How to complete this task: Extract the stretch of lines that starts at the line with "[2:34.49-2:35.39]" and ends at the last line of the data below. Give it exactly, without pictures.

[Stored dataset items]
---------------

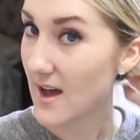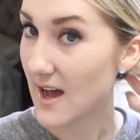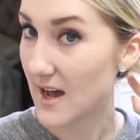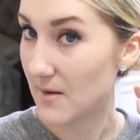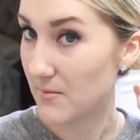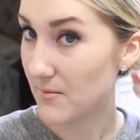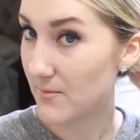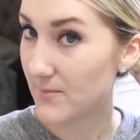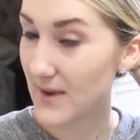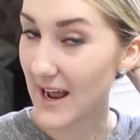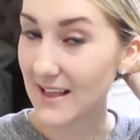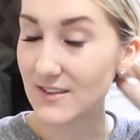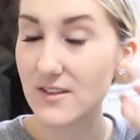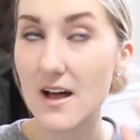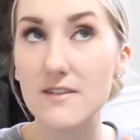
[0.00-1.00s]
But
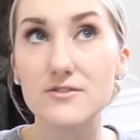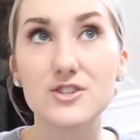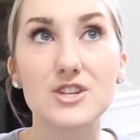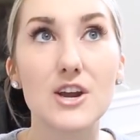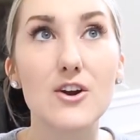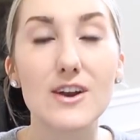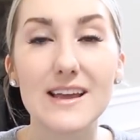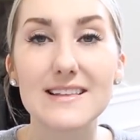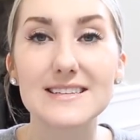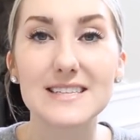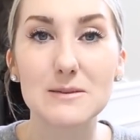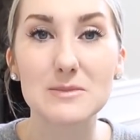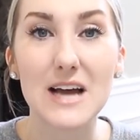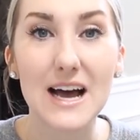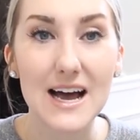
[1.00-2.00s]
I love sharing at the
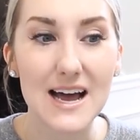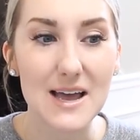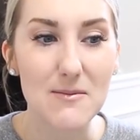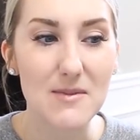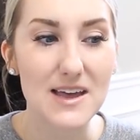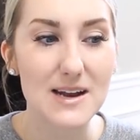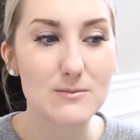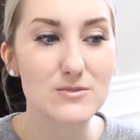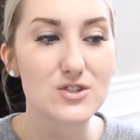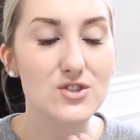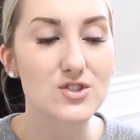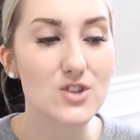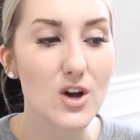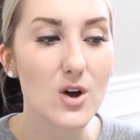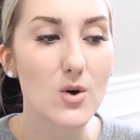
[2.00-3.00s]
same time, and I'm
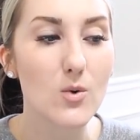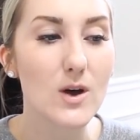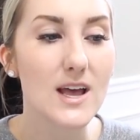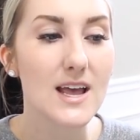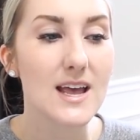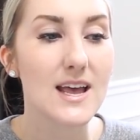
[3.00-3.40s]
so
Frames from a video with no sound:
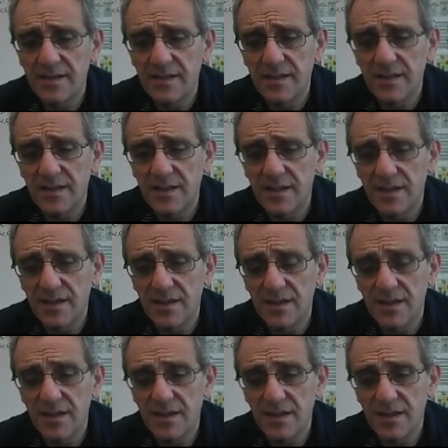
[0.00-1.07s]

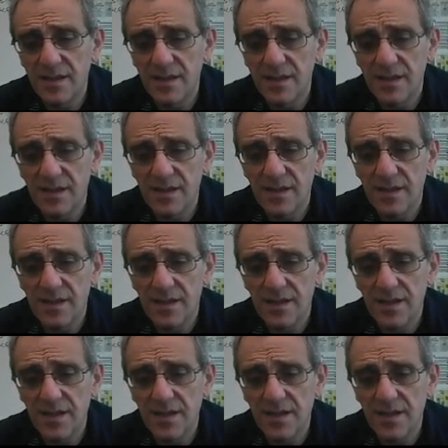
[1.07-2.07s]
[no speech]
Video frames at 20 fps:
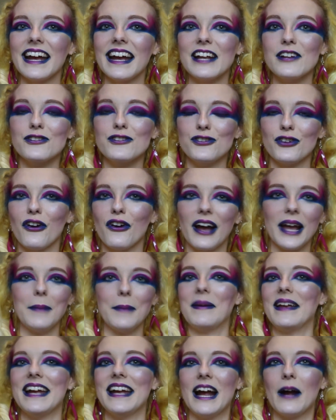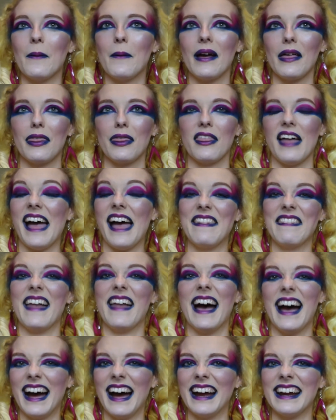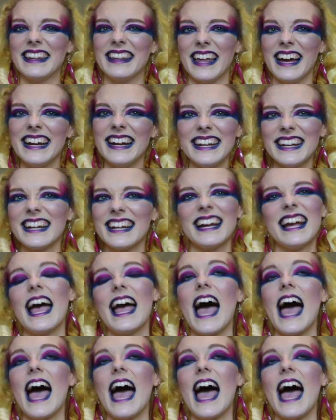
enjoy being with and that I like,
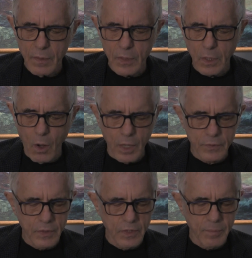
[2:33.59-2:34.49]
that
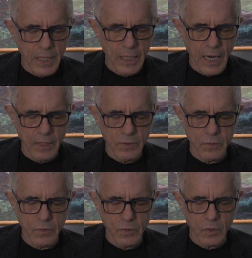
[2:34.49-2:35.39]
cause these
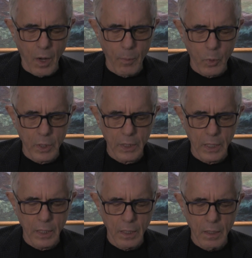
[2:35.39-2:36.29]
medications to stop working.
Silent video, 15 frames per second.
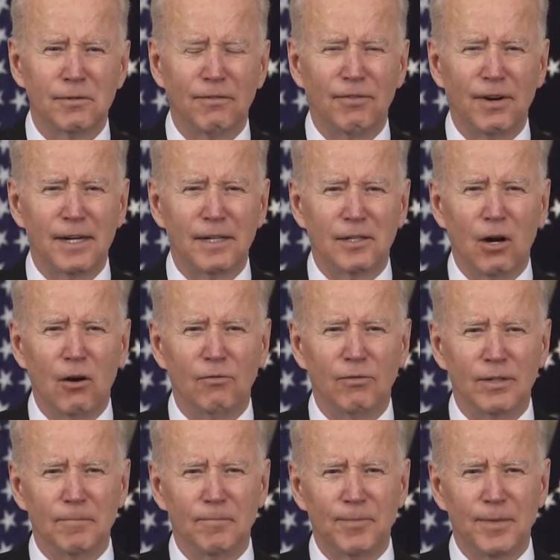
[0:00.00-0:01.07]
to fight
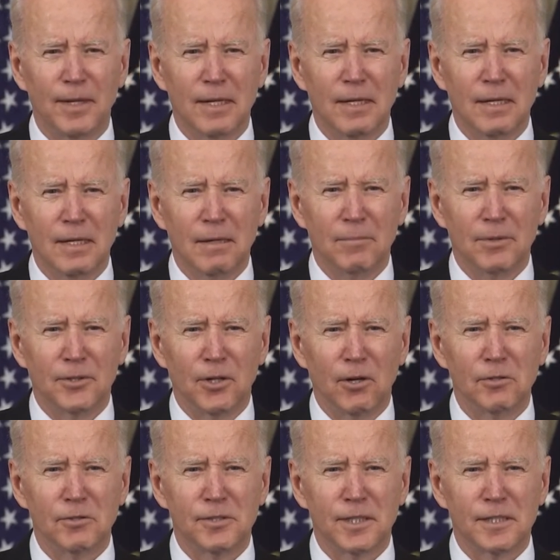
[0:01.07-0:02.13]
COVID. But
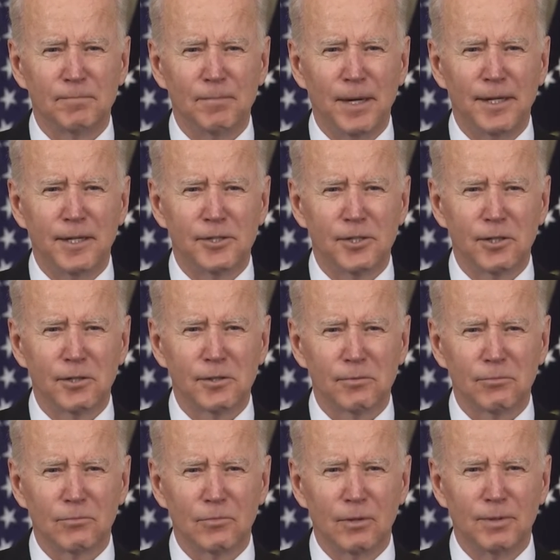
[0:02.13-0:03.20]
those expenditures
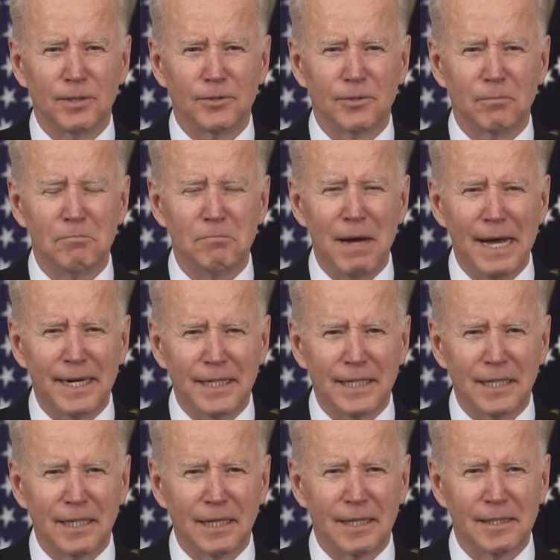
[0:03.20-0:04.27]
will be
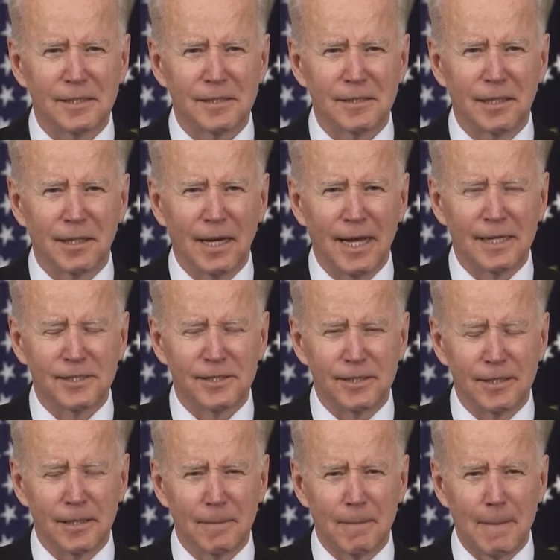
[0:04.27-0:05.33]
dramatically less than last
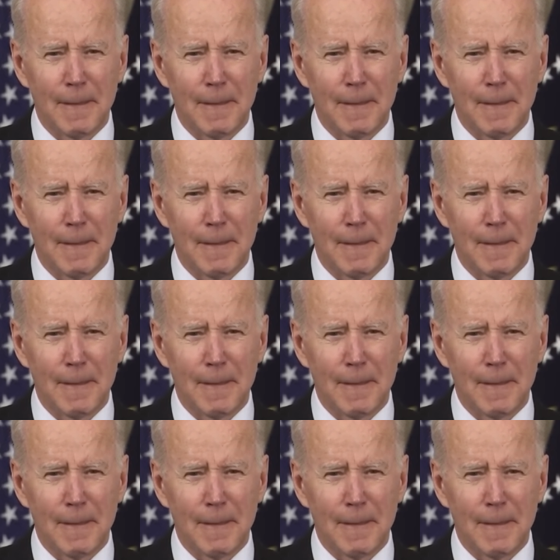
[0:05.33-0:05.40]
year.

---------------

Result:
[2:34.49-2:35.39]
cause these
[2:35.39-2:36.29]
medications to stop working.
Silent video, 15 frames per second.
[0:00.00-0:01.07]
to fight
[0:01.07-0:02.13]
COVID. But
[0:02.13-0:03.20]
those expenditures
[0:03.20-0:04.27]
will be
[0:04.27-0:05.33]
dramatically less than last
[0:05.33-0:05.40]
year.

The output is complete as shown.